Billions of creatures with stronger neutral networks, more parameters, better input have lived on earth for millions of years, but only now something like humans showed up. I fully expect AI to do everything animals can do pretty soon, but since whatever it is that differentiates humans didn't happen for million of years, there's good chance AGI research will get stuck at a similar point.
Nature has the advantage of self organisation and (partially because of that) parallelism, that's proved hard to mimic in man made devices. But on the other hand, nature also has obstacles such as energy consumption, procreation & development, and survival, that AI doesn't have to worry about.

I think finding a niche for humans has proved difficult especially because of those reasons, and AI can take those hurdles much easier.

Change arrives gradually, and then suddenly.

It takes nature thousands of years to create a rock that looks like a face, just by using geology.
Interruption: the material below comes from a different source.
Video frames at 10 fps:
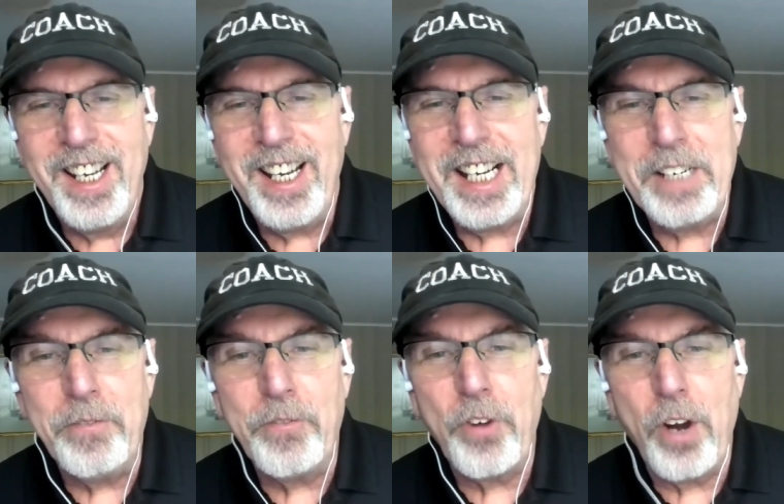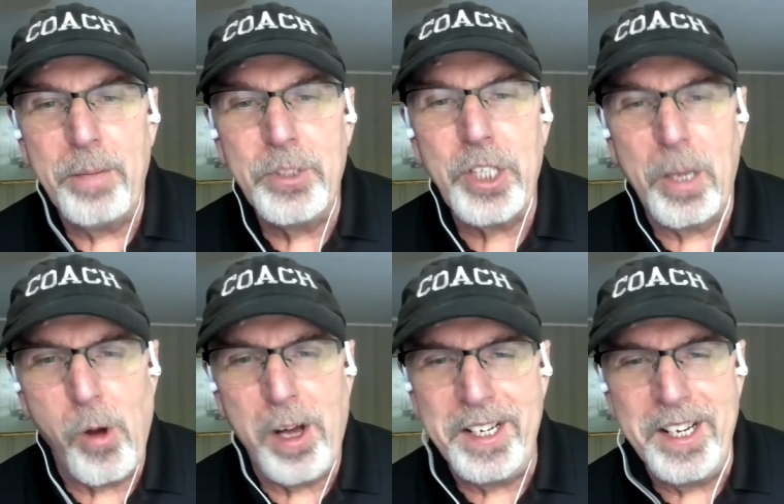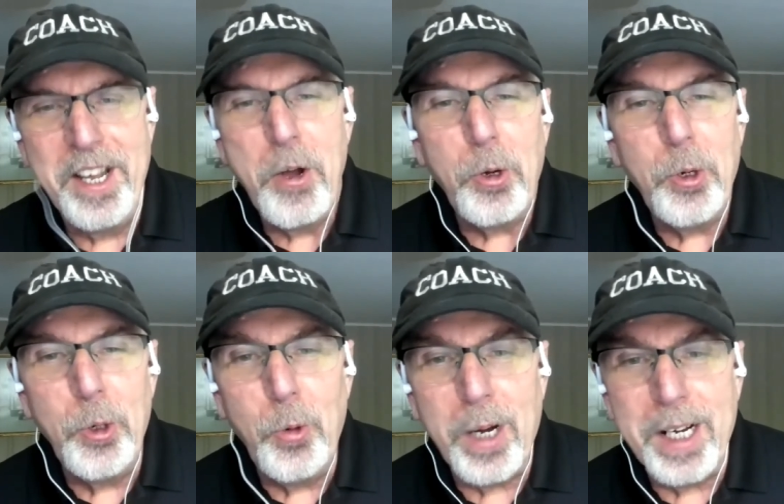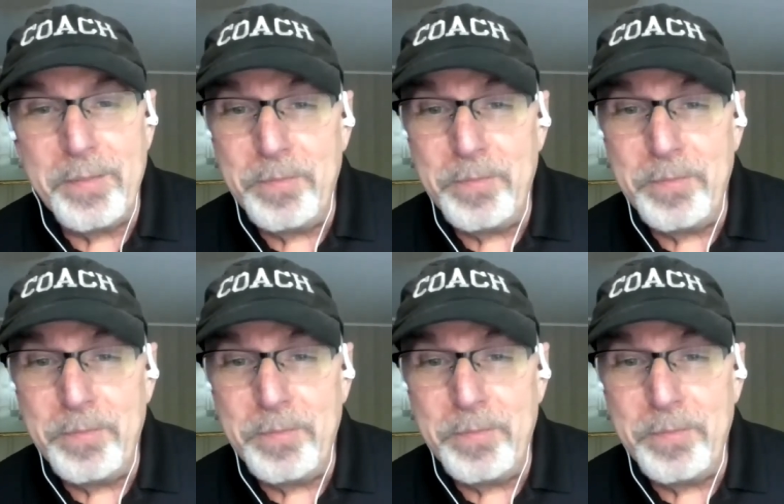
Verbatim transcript: uh, from someone who uh,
A human can do that in a couple hours. And then this AI can generate 50 3d human faces per second (assuming enough CPU).

It could be that an AGI is around the corner, as they say. We might not be machines, but are way faster than nature at reaching places. We don't have the option of waiting for thousands of years.

> This seems like basically plugging a couple of techniques together that already existed

as with a majority of ML research

True (I made such a proposal myself a few hours ago, albeit in vaguer terms). The thing is deployment infrastructure is good enough now that we can just treat it as modular signal flows and experiment a lot without having to engineer a whole pile of custom infrastructure for each impulsive experiment.
Isn't that what the Singularity was described as a few decades ago? Progress so fast it's unpredictable even in the short term.
Same as it ever was, scientific revolutions arrive all at once, punctuating otherwise uneventful periods. As I understand, the present one is the product of the paper "Attention is all you need": https://arxiv.org/pdf/1706.03762.pdf.
... that one has 52K citations, and the 2D to 3D paper "NeRF: Representing Scenes as Neural Radiance Fields for View Synthesis" with 1488 citations.

https://arxiv.org/abs/2003.08934

>as with a majority of ML research

Plus "we did the same thing, but with 10x the compute resources".

But yeah.

> This seems like basically plugging a couple of techniques together that already existed

Do this enough times and eventually the thing you have looks indistinguishable from something completely novel.

Time and time again these ML techniques are proving to be wildly modular and pluggable. Maybe sooner or later someone will build a framework for end to end text-to-effective-ML-architecture that will just plug different things together and optimize them.
I think this is what huggingface (github for machine learning) is trying with diffusers lib: https://huggingface.co/docs/diffusers/index

They have others as well.

Fascinating stuff! But who is working on the text-to-ML-architecture thing?
Cool stuff. But who is working on the text-to-ML-architecture thing?